Ping-Pong with Scott
After much study this afternoon—Plato, American legal history, sacramentalism in early Puritanism—and a phone call from Scott’s mother that encouraged him to get out more, Scott and I went to the social parlor. We played several games of ping-pong, though for me the primary entertainment was trying to hit the ball into the midst of dating couples. If their was no midst separating the couple (a thing that is not allowed here at BJU), I tried to hit them. I was moderately successful.
The ostensible purpose of our visit to the dating parlor was to play ping-pong; the real purpose was to find a girl for Scott. There were several girls who seemed to be pretty bad ping-pong players because their balls kept going out of bounds near him. I think they were really pretty but pretending to be bad so that they could get near Scott. He disagrees.
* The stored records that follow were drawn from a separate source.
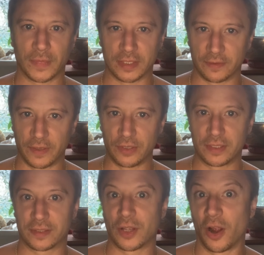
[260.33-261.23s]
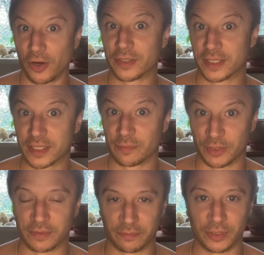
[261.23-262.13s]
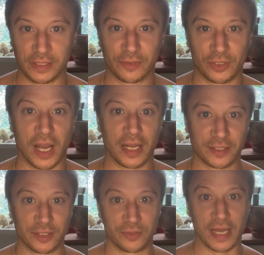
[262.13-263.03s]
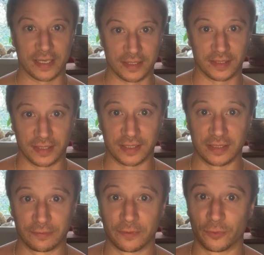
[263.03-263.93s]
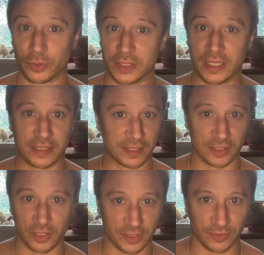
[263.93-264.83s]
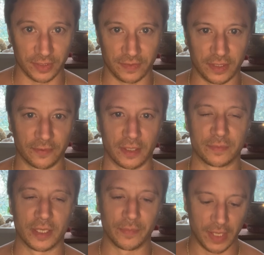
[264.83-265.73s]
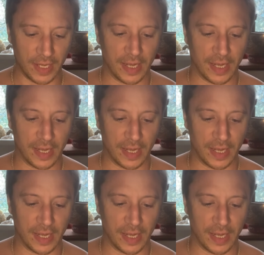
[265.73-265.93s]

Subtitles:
It's hard discipline, believe it or not, to do that consistently for 40 days because all sorts of stuff comes up.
I even came up with a plan to introduce him to the hostess. In order to borrow the ping-pong equipment, one must have his ID card scanned by the hostess. I suggested that he attempt the following dialogue:
Scott: Hi. Could I have two ping-pong paddles please?
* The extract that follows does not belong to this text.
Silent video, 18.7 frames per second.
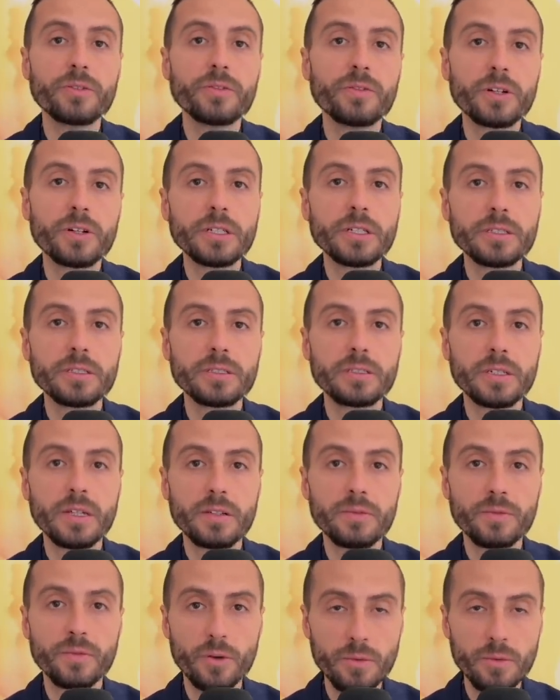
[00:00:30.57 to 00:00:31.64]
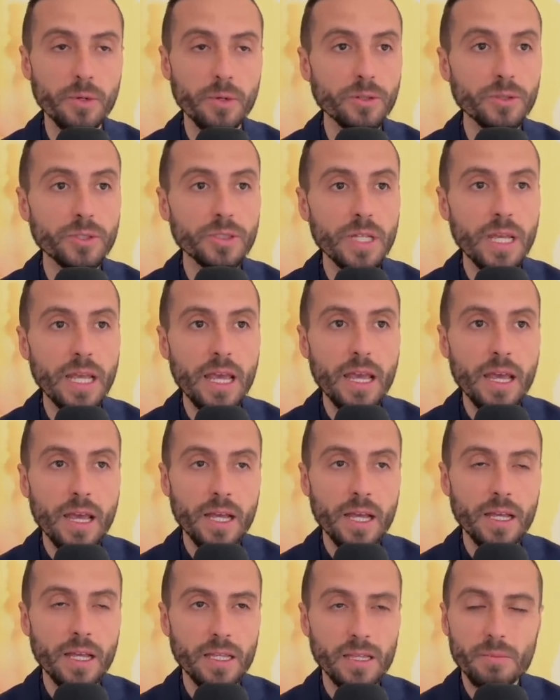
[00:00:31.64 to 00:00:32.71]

First and foremost, Uh,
Hostess: Sure. Could I have your ID card please?
Scott: Here you go.
He hands her the id card. She scans it, noticing his name on the computer screen.
Hostess: You’re all set, Scott.
Scott: In a suave tone. You know my name now, so I find myself at a disadvantage. What’s your name, baby?
He wouldn’t go for it this week, but there’s always next Saturday.

Posted 10 Sep. 2005 at 10:28 pm | Permalink
Wow Scott. Are you getting worried about this whole girl thing?
I have another idea to meet a girl.
Ask LM to call public safety for you each night. Maybe a female officer will drive you back to your dorm some night.
Posted 11 Sep. 2005 at 6:42 pm | Permalink
Why didn’t we have Kellen pray for this??
Posted 11 Sep. 2005 at 9:06 pm | Permalink
ya’ll need more homework- but to let you know, it’s all about matching the belt with the shoes, girls dig that…dude, if Kellen prayed for every desperate boy on campus (which category i am generously leaving you out of, Scott) we’d all’ve died of starvation…
Posted 11 Sep. 2005 at 10:49 pm | Permalink
Ummm…wow. It’s nice to see how you spend quality time with your friends. You probably should work on the little speech you prepared. Just thought I would let you know. Sad.
Posted 12 Sep. 2005 at 8:47 am | Permalink
Scott, maybe you should try eHarmony?
Posted 12 Sep. 2005 at 11:49 pm | Permalink
Looks like I need to set a few things straight. First, no I am not panicked. Second I don’t think I would ever say that sort of thing to a girl. And third I was heavily medicated, for my cold, at the time that I approved the idea of Lincoln writing this. Oh well.
Posted 13 Sep. 2005 at 6:46 pm | Permalink
Don’t be heavily medicated around Lincoln. You will end up with a lot of these posts about ping-pong.
Posted 17 Sep. 2005 at 12:24 am | Permalink
Come now, I didn’t think the speech was so bad. It could be saved. Leaving out “baby” would be a good start. It’s rare for a girl to hear a good pick-up line at BJ. She might find it refreshing. Just don’t follow it up with “So, do you play the piano?”
Posted 17 Sep. 2005 at 9:19 pm | Permalink
[...] Note: This post, unlike last Saturday’s post, has been approved by the Anti-Defamation of Scott Culler League. [...]
Posted 3 Aug. 2006 at 2:19 pm | Permalink
Absolutely hilarious! I laughed until I cried.